1. Field of the Invention
The present invention generally relates to an object detection method and an apparatus thereof, and more particularly, to an object detection method and an apparatus thereof which instantly updates a background to detect an object.
2. Description of Related Art
The demand to security monitoring system has been increasing along with the increasing consciousness to community security. A video cassette recorder (VCR) is usually used in a conventional analog monitoring system for recording the monitored content. However, an event can only be tracked by manually reviewing the recorded content after the event has happened. Thereby, the conventional analog monitoring system consumes a lot of manpower and accordingly the reliability thereof is greatly reduced.
In recently years, the development of intelligent monitoring systems is facilitated by the advancement of digital and multimedia techniques. In an intelligent monitoring system, the behaviors of a monitored object are digitally analyzed, and a warning message is issued when the object behaves abnormally so that action can be taken correspondingly. For example, a monitoring system integrated with a human face recognition technique can effectively prevent the intrusion of any stranger and automate the access management. In such a monitoring system based on object behavior analysis, a meaningful foreground object has to be correctly detected in order to carry out subsequent analysis and recognition operations.
It is very important in an object detection technique to establish a background by using sufficient number of images. Generally speaking, a background establishing model serves a pixel which appears the most number of times at the same position in the previous P images as the pixel at the same position in a reference background through a highest redundancy ratio (HRR) algorithm. Thereafter, the reference background is deducted from an input image to obtain a foreground object.
In the background establishing model described above, the previous P images are re-selected after a specific period to generate a new reference background and update the background. FIG. 1 is a diagram of a conventional background updating method. Referring to FIG. 1, the image sequence 100 includes a plurality of images 101 taken at different time. A reference background is established by performing HRR statistical analysis on the P images 101 in the sub image sequence 110. Next, during a specific period, a foreground object in each of the images 101 in the sub image sequence 120 is respectively detected according to the same reference background. After this specific period, the background establishing model re-selects the P images 101 in the sub image sequence 130 to establish a new reference background. Obviously, the background establishing model cannot instantly update the background as the scene variations in these images 101.

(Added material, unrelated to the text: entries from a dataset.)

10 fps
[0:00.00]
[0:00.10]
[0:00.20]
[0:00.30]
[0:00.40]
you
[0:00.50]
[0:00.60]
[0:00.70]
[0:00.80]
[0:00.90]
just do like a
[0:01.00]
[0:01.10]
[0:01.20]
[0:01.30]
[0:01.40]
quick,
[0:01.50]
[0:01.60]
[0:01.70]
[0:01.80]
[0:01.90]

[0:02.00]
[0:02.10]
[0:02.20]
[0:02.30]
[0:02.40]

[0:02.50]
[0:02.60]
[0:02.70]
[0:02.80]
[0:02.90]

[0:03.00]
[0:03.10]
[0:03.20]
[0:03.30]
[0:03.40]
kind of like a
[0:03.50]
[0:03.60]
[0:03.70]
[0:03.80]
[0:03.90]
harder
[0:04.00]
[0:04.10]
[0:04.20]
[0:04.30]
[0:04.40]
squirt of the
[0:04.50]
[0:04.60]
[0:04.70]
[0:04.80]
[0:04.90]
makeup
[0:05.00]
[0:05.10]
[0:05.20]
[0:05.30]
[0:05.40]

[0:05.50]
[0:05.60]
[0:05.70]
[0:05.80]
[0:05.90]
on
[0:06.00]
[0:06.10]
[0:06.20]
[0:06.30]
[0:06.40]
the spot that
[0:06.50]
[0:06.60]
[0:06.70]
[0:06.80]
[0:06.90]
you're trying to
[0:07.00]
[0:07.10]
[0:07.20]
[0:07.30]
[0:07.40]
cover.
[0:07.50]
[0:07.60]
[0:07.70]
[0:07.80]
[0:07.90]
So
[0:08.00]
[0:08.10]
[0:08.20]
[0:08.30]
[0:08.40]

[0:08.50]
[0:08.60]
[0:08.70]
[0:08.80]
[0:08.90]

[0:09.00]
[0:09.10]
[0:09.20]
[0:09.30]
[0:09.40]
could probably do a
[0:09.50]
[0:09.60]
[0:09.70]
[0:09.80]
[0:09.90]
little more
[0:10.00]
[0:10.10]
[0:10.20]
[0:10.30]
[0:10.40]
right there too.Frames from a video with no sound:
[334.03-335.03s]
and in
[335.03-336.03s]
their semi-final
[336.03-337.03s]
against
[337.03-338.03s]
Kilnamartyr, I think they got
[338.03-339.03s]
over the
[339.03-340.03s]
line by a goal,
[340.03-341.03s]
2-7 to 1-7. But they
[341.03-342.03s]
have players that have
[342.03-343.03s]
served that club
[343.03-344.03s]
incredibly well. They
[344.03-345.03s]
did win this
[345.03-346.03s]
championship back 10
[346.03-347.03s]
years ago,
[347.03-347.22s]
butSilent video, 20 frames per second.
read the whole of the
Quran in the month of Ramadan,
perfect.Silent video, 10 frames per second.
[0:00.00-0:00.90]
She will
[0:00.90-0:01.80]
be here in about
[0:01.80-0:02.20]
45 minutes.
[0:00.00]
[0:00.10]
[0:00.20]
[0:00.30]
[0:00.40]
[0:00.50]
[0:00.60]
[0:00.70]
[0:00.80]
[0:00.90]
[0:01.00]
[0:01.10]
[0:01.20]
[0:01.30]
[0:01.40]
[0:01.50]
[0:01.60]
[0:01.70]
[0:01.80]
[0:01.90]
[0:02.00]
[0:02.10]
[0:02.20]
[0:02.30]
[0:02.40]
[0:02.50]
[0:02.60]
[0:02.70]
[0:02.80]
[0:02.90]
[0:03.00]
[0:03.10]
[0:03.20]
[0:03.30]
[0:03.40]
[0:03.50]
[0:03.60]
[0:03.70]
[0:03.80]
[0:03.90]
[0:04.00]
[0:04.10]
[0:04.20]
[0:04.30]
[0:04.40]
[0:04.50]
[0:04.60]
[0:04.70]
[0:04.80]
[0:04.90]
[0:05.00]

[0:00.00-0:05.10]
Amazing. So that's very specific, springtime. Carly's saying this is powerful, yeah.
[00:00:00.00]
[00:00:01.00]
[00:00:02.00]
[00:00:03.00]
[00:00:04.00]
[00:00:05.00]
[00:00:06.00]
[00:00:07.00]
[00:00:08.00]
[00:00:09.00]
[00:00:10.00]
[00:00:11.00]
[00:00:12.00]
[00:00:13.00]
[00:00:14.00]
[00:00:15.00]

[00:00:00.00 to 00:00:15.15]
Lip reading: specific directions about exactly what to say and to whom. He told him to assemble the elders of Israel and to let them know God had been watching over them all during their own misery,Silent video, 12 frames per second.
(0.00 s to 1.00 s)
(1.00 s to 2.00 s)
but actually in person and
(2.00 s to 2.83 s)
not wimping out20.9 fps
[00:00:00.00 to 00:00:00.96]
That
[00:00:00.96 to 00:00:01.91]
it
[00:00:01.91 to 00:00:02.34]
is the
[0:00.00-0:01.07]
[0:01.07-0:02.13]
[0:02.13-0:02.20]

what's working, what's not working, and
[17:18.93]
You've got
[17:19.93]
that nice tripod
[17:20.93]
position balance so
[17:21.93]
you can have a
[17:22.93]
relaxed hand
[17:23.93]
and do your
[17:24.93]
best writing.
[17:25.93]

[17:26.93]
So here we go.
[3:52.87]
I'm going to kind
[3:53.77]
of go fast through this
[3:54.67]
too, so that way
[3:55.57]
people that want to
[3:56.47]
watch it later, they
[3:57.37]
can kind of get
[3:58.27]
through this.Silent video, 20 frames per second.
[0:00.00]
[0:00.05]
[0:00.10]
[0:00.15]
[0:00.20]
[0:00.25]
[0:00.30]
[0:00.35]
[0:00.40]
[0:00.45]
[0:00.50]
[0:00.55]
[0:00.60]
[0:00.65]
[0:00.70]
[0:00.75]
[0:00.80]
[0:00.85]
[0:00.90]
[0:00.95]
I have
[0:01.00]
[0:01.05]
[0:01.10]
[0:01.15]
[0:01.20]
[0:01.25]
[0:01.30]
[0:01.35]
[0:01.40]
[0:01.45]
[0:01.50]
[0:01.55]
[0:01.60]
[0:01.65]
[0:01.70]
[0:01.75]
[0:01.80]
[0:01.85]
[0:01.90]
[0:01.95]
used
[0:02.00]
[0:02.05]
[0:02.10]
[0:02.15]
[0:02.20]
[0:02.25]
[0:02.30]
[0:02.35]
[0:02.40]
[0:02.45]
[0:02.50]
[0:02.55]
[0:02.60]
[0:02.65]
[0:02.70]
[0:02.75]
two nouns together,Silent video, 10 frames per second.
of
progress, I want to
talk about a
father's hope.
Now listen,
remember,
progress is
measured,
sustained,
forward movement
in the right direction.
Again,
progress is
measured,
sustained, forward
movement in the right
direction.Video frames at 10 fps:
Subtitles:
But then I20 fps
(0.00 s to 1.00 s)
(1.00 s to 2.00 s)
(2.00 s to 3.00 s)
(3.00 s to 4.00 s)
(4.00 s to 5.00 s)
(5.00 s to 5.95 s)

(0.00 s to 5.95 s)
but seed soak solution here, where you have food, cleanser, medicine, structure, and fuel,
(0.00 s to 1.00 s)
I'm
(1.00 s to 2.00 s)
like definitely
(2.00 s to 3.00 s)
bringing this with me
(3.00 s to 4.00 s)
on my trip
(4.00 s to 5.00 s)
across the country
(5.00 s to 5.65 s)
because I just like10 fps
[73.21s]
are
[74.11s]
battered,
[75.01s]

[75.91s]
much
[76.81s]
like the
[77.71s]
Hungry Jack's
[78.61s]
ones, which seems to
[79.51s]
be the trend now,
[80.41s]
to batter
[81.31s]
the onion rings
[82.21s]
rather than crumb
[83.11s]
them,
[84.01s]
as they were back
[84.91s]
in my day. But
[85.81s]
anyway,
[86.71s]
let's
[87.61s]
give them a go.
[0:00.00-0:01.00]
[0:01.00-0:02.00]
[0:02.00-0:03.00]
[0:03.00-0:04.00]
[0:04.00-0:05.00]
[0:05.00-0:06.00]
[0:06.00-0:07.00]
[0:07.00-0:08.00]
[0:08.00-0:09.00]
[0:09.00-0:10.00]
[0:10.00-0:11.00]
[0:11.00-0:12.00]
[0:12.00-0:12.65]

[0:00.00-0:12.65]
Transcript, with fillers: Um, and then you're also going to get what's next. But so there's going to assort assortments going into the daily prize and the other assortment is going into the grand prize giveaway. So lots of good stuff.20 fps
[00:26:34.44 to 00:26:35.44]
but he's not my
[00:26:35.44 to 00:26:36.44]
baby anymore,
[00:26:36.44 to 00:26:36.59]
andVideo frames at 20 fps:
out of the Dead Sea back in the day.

After the reference background is obtained, the reference background is deducted from an input image to obtain a foreground object. However, in an actual application, natural light changes, flickering, and shadowing may cause the foreground object to be wrongly determined. Accordingly, a RGB color model is provided, wherein the luminance difference and chrominance difference between the reference background and an input image are analyzed so as to categorize pixels in the input image into the foreground object, the background, the shadow, or bright spots.
In the method described above, when the chrominance difference between pixels at the same position in the input image and the reference background is greater than a threshold TH1, it is determined that the pixel in the input image belongs to the foreground object. However, as to those pixels in the input image which belong to the foreground object but have lower luminance, the chrominance difference between such a pixel and the pixel at the same position in the reference background is usually very small (i.e., the chrominance difference is smaller than the threshold TH1), the pixel may be mistakenly determined as belonging to a shadow. Accordingly, in this method, a pixel in the input image is determined as belonging to a foreground object when the luminance difference between this pixel in the input image and the pixel at the same position in the reference background is smaller than a threshold TH2. In short, a pixel in the input image is determined as belonging to a foreground object when either one of foregoing conditions regarding the luminance difference or the chrominance difference is met.
However, in the method described above, those pixels in the input image which belong to the foreground object but have higher luminance may be mistakenly determined as belonging to the bright spots in some cases when the chrominance difference obtained is still smaller than the threshold TH1. Thus, the analysis and process of luminance and chrominance have to be stricter in order to detect a complete foreground object.